Washington, D.C., August 26, 2015 – Chicago-based utility giant Exelon took two regulatory shots to the solar plexus at the end of August. Three of its nuclear plants failed to win in the PJM Interconnection’s newly-constituted capacity auction. Just days later, Exelon got a 3-0 thumbs down from the District of Columbia Public Service Commission for its $6.4 billion bid to acquire Pepco Holdings, Inc.
Whether either event will have a significant impact on the Chicago-based company, one of the largest electric generators and distributors in the nation, is doubtful. The denial of the merger application could spell the end of the deal, announced in April 2014 as an all-cash offer, a $2.5 billion premium above Pepco’s market share. Pepco’s shares plummeted 17% when the District regulators announced their rejection of the deal. Exelon’s fell 3%.
The D.C. commission was the final hurdle for the deal, which had won approval from the Federal Energy Regulatory Commission, the Justice Department, and state regulators in Maryland, Delaware, New Jersey, and Virginia. Pepco Holdings, headquartered in Washington, serves customers in Maryland and Virginia through its Potomac Electric Power Co., in Delaware with Delmarva Power, in New Jersey through Atlantic City Electric. The Washington Post said the rejection by the PSC was “a major setback for the giant utility marriage.”
Exelon and Pepco have 30 days to appeal to the DCPSC. The utilities are likely to come back with an offer of increased financial and other benefits to the city and Pepco customers. The Post suggested that some city officials are open to an offer of more concessions from Exelon, although a strong consumer and environmental activist community is arguing against any compromise that would allow the merger.
The wording of the rejection by the regulators does not look promising for the two companies. Chairman Betty Ann Kane, long a fixture in D.C. Democratic politics (essentially the only politics in D.C.), said, “The public policy of the District is that the local electric company should focus solely on providing safe, reliable and affordable distribution service to District residences, businesses and institutions. The evidence in the record is that sale and change in control proposed in the merger would move us in the opposite direction.”

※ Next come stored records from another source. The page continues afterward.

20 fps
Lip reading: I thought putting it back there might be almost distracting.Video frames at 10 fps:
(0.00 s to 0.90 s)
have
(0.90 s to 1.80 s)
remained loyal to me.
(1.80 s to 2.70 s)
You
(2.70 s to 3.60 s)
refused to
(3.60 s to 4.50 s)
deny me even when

Exelon also suffered a blow at the capacity auction at the PJM Interconnection, based in Valley Forge, Pa., on August 21. Three of Exelon’s nuclear plants — Three Mile Island 1 near Harrisburg, Pa., Oyster Creek in New Jersey, and Quad Cities in Illinois – failed to offer winning bids in a capacity market that featured significantly higher prices than the last PJM sale. The annual auction was reconfigured this year after a bad winter caused price spikes and reliability issues.

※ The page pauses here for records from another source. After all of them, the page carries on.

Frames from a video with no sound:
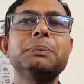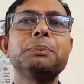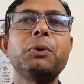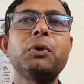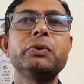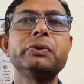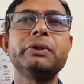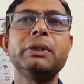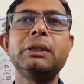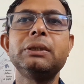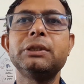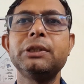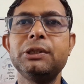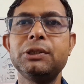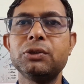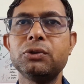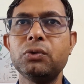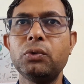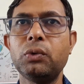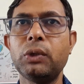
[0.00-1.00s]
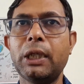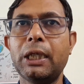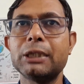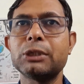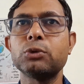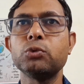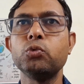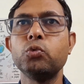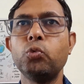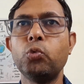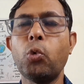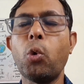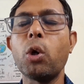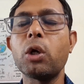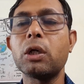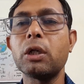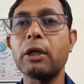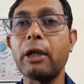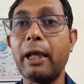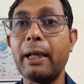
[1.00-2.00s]
process is known as
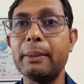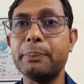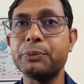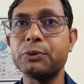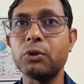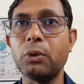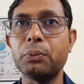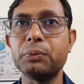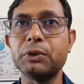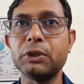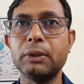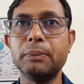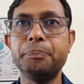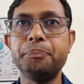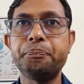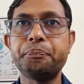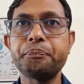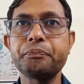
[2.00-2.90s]
water absorption.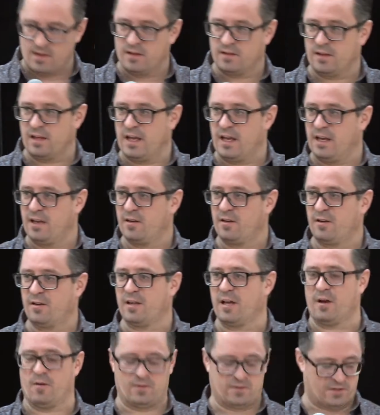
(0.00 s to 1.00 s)
laying it
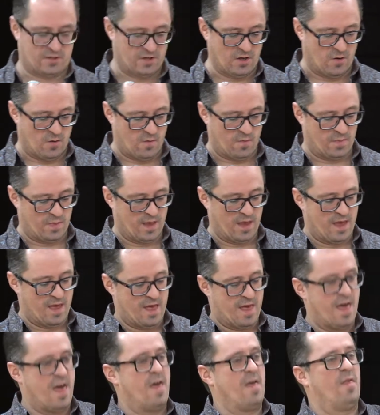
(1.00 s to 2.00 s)
all out. So
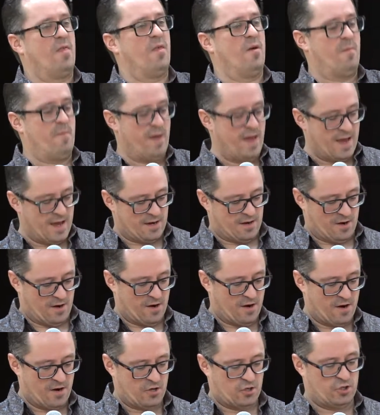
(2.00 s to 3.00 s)
the
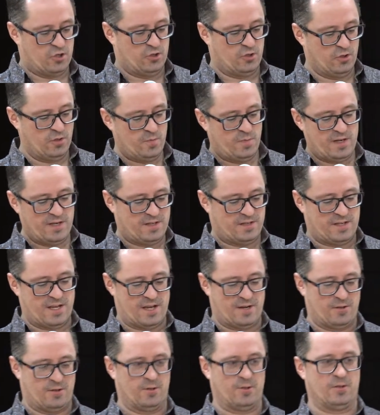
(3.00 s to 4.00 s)
matter should be
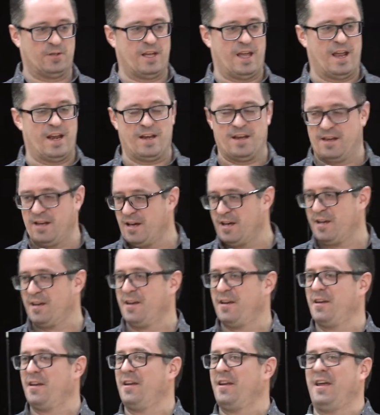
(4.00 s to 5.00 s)
settled and
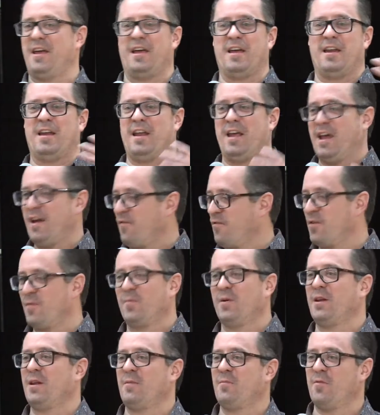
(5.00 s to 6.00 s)
done and
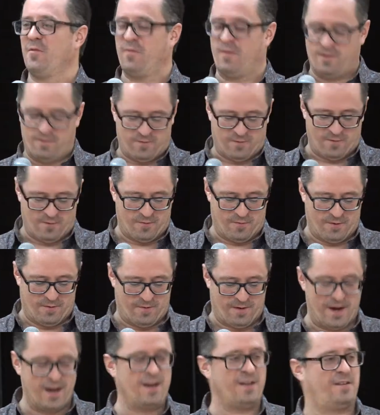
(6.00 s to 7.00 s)
everybody moving forward,
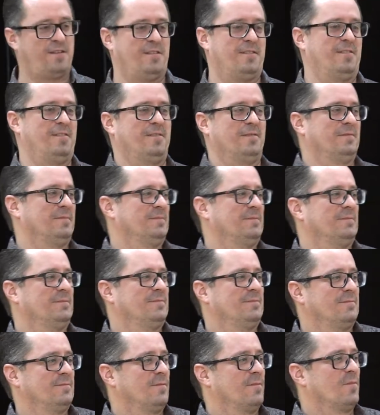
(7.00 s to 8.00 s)
right?
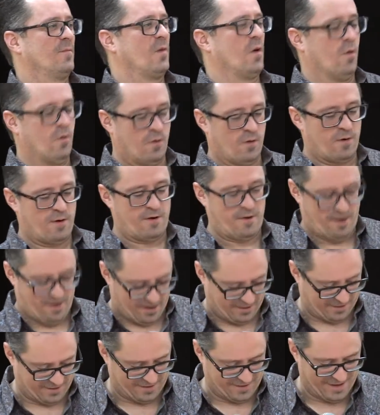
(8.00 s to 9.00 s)
Or
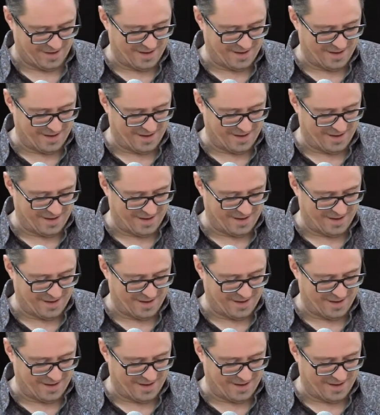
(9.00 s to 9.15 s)
not.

TMI is an 850-MW unit (a twin to the infamous TMI 2 that melted down in 1979) located in the middle of the Marcellus Shale region that is producing copious amounts of low-cost natural gas. Oyster Creek is the oldest operating nuclear station in the U.S., with 637 MW of capacity. It was licensed to operate in 1969 and is scheduled to shut down in 2019. Quad Cities is a two-unit, 1,819-MW station that Exelon said is facing shutdown unless Illinois regulators can come up with a scheme to make it economically competitive in the wholesale markets into which it must bid its power.
Despite the inability of the three nukes to compete in the PJM capacity market, Exelon overall did well in the auction. The Philadelphia Inquirer reported that Exelon “has 28,000 megawatts of capacity in the PJM system, most of it located in PJM’s eastern and western zones, where the auction price settled at about 30% above the $165/megawatt-day that prevailed over most of the system. The price at last year’s auction was $120/megawatt-day. On Monday, Bloomberg Intelligence estimated that Exelon boosted revenue by $1 billion from the auction.”
Exelon’s Byron station, a two-unit, 2300-MW nuclear plant in Illinois, did clear the PJM auction. Exelon has listed Byron as among the plants it says are at imminent risk of closure for economic reasons. According to Crain’s, the plant will yield profits of around $26 million through 2019 as a result of clearing the PJM auction.